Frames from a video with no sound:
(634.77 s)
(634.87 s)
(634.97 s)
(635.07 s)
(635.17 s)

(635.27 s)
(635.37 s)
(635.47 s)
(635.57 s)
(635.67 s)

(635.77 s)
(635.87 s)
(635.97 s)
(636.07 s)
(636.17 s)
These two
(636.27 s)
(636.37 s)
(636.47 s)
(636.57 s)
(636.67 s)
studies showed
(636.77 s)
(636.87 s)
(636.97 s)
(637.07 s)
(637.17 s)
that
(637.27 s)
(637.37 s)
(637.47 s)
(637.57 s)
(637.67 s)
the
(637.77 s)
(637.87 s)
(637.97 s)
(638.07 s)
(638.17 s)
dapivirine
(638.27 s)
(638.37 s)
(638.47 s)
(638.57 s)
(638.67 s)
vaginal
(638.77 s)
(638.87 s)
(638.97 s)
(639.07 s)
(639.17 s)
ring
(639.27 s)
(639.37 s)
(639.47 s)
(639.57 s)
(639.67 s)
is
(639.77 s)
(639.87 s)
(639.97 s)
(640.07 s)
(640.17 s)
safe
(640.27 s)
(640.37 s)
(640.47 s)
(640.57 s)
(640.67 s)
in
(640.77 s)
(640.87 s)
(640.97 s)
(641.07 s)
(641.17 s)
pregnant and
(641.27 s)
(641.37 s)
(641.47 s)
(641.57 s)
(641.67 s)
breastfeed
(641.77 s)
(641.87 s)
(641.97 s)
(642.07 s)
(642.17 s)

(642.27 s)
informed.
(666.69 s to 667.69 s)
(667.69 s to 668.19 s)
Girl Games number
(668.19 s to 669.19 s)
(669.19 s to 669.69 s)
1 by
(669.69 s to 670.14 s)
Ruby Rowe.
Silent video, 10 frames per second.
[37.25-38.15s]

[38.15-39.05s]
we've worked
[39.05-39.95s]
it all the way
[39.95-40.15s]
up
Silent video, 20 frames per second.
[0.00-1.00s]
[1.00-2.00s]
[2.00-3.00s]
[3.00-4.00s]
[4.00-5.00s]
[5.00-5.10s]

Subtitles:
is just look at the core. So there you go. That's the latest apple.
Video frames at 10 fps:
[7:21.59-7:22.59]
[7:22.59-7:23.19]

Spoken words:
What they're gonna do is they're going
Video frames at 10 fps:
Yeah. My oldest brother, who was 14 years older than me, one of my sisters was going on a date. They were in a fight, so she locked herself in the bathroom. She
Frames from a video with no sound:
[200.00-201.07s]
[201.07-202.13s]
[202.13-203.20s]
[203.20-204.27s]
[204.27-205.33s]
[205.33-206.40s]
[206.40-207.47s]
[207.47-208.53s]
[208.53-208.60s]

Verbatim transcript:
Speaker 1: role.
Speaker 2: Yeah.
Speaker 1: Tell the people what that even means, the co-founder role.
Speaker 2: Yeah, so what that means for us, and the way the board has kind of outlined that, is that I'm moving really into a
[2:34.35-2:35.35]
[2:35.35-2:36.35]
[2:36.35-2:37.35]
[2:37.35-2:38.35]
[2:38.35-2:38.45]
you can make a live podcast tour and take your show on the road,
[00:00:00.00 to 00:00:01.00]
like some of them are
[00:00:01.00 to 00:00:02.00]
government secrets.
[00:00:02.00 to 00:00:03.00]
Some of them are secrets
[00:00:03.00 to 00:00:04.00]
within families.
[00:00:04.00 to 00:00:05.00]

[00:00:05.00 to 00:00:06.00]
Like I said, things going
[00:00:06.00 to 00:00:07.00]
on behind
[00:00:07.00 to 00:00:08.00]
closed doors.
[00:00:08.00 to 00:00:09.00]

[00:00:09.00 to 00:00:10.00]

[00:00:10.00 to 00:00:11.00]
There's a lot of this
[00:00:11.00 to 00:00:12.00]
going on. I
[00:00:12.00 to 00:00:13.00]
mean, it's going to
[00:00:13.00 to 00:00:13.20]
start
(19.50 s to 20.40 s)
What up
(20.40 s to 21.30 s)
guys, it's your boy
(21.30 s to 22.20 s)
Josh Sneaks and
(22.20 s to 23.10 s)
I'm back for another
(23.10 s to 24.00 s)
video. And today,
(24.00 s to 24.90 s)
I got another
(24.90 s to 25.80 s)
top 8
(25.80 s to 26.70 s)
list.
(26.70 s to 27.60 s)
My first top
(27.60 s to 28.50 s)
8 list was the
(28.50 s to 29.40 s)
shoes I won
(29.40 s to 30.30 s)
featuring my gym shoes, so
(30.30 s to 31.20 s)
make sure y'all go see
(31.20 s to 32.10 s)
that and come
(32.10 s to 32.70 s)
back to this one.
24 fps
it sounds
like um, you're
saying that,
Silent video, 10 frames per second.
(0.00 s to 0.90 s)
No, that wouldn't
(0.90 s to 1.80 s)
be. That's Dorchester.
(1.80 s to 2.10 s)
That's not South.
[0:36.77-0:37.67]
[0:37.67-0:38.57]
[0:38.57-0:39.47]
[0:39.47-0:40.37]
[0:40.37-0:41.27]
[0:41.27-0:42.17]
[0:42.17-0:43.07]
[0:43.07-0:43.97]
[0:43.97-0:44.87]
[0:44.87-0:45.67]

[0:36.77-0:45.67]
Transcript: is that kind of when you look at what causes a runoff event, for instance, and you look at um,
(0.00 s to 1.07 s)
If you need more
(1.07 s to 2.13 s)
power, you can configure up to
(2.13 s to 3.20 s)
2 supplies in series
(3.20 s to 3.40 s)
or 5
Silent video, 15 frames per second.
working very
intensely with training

=====

▸ EXERCISE PROMPT: Every entry must come back exactly as written above.

▸ ANSWER SECTION:
Frames from a video with no sound:
(634.77 s)
(634.87 s)
(634.97 s)
(635.07 s)
(635.17 s)

(635.27 s)
(635.37 s)
(635.47 s)
(635.57 s)
(635.67 s)

(635.77 s)
(635.87 s)
(635.97 s)
(636.07 s)
(636.17 s)
These two
(636.27 s)
(636.37 s)
(636.47 s)
(636.57 s)
(636.67 s)
studies showed
(636.77 s)
(636.87 s)
(636.97 s)
(637.07 s)
(637.17 s)
that
(637.27 s)
(637.37 s)
(637.47 s)
(637.57 s)
(637.67 s)
the
(637.77 s)
(637.87 s)
(637.97 s)
(638.07 s)
(638.17 s)
dapivirine
(638.27 s)
(638.37 s)
(638.47 s)
(638.57 s)
(638.67 s)
vaginal
(638.77 s)
(638.87 s)
(638.97 s)
(639.07 s)
(639.17 s)
ring
(639.27 s)
(639.37 s)
(639.47 s)
(639.57 s)
(639.67 s)
is
(639.77 s)
(639.87 s)
(639.97 s)
(640.07 s)
(640.17 s)
safe
(640.27 s)
(640.37 s)
(640.47 s)
(640.57 s)
(640.67 s)
in
(640.77 s)
(640.87 s)
(640.97 s)
(641.07 s)
(641.17 s)
pregnant and
(641.27 s)
(641.37 s)
(641.47 s)
(641.57 s)
(641.67 s)
breastfeed
(641.77 s)
(641.87 s)
(641.97 s)
(642.07 s)
(642.17 s)

(642.27 s)
informed.
(666.69 s to 667.69 s)
(667.69 s to 668.19 s)
Girl Games number
(668.19 s to 669.19 s)
(669.19 s to 669.69 s)
1 by
(669.69 s to 670.14 s)
Ruby Rowe.
Silent video, 10 frames per second.
[37.25-38.15s]

[38.15-39.05s]
we've worked
[39.05-39.95s]
it all the way
[39.95-40.15s]
up
Silent video, 20 frames per second.
[0.00-1.00s]
[1.00-2.00s]
[2.00-3.00s]
[3.00-4.00s]
[4.00-5.00s]
[5.00-5.10s]

Subtitles:
is just look at the core. So there you go. That's the latest apple.
Video frames at 10 fps:
[7:21.59-7:22.59]
[7:22.59-7:23.19]

Spoken words:
What they're gonna do is they're going
Video frames at 10 fps:
Yeah. My oldest brother, who was 14 years older than me, one of my sisters was going on a date. They were in a fight, so she locked herself in the bathroom. She
Frames from a video with no sound:
[200.00-201.07s]
[201.07-202.13s]
[202.13-203.20s]
[203.20-204.27s]
[204.27-205.33s]
[205.33-206.40s]
[206.40-207.47s]
[207.47-208.53s]
[208.53-208.60s]

Verbatim transcript:
Speaker 1: role.
Speaker 2: Yeah.
Speaker 1: Tell the people what that even means, the co-founder role.
Speaker 2: Yeah, so what that means for us, and the way the board has kind of outlined that, is that I'm moving really into a
[2:34.35-2:35.35]
[2:35.35-2:36.35]
[2:36.35-2:37.35]
[2:37.35-2:38.35]
[2:38.35-2:38.45]
you can make a live podcast tour and take your show on the road,
[00:00:00.00 to 00:00:01.00]
like some of them are
[00:00:01.00 to 00:00:02.00]
government secrets.
[00:00:02.00 to 00:00:03.00]
Some of them are secrets
[00:00:03.00 to 00:00:04.00]
within families.
[00:00:04.00 to 00:00:05.00]

[00:00:05.00 to 00:00:06.00]
Like I said, things going
[00:00:06.00 to 00:00:07.00]
on behind
[00:00:07.00 to 00:00:08.00]
closed doors.
[00:00:08.00 to 00:00:09.00]

[00:00:09.00 to 00:00:10.00]

[00:00:10.00 to 00:00:11.00]
There's a lot of this
[00:00:11.00 to 00:00:12.00]
going on. I
[00:00:12.00 to 00:00:13.00]
mean, it's going to
[00:00:13.00 to 00:00:13.20]
start
(19.50 s to 20.40 s)
What up
(20.40 s to 21.30 s)
guys, it's your boy
(21.30 s to 22.20 s)
Josh Sneaks and
(22.20 s to 23.10 s)
I'm back for another
(23.10 s to 24.00 s)
video. And today,
(24.00 s to 24.90 s)
I got another
(24.90 s to 25.80 s)
top 8
(25.80 s to 26.70 s)
list.
(26.70 s to 27.60 s)
My first top
(27.60 s to 28.50 s)
8 list was the
(28.50 s to 29.40 s)
shoes I won
(29.40 s to 30.30 s)
featuring my gym shoes, so
(30.30 s to 31.20 s)
make sure y'all go see
(31.20 s to 32.10 s)
that and come
(32.10 s to 32.70 s)
back to this one.
24 fps
it sounds
like um, you're
saying that,
Silent video, 10 frames per second.
(0.00 s to 0.90 s)
No, that wouldn't
(0.90 s to 1.80 s)
be. That's Dorchester.
(1.80 s to 2.10 s)
That's not South.
[0:36.77-0:37.67]
[0:37.67-0:38.57]
[0:38.57-0:39.47]
[0:39.47-0:40.37]
[0:40.37-0:41.27]
[0:41.27-0:42.17]
[0:42.17-0:43.07]
[0:43.07-0:43.97]
[0:43.97-0:44.87]
[0:44.87-0:45.67]

[0:36.77-0:45.67]
Transcript: is that kind of when you look at what causes a runoff event, for instance, and you look at um,
(0.00 s to 1.07 s)
If you need more
(1.07 s to 2.13 s)
power, you can configure up to
(2.13 s to 3.20 s)
2 supplies in series
(3.20 s to 3.40 s)
or 5
Silent video, 15 frames per second.
working very
intensely with training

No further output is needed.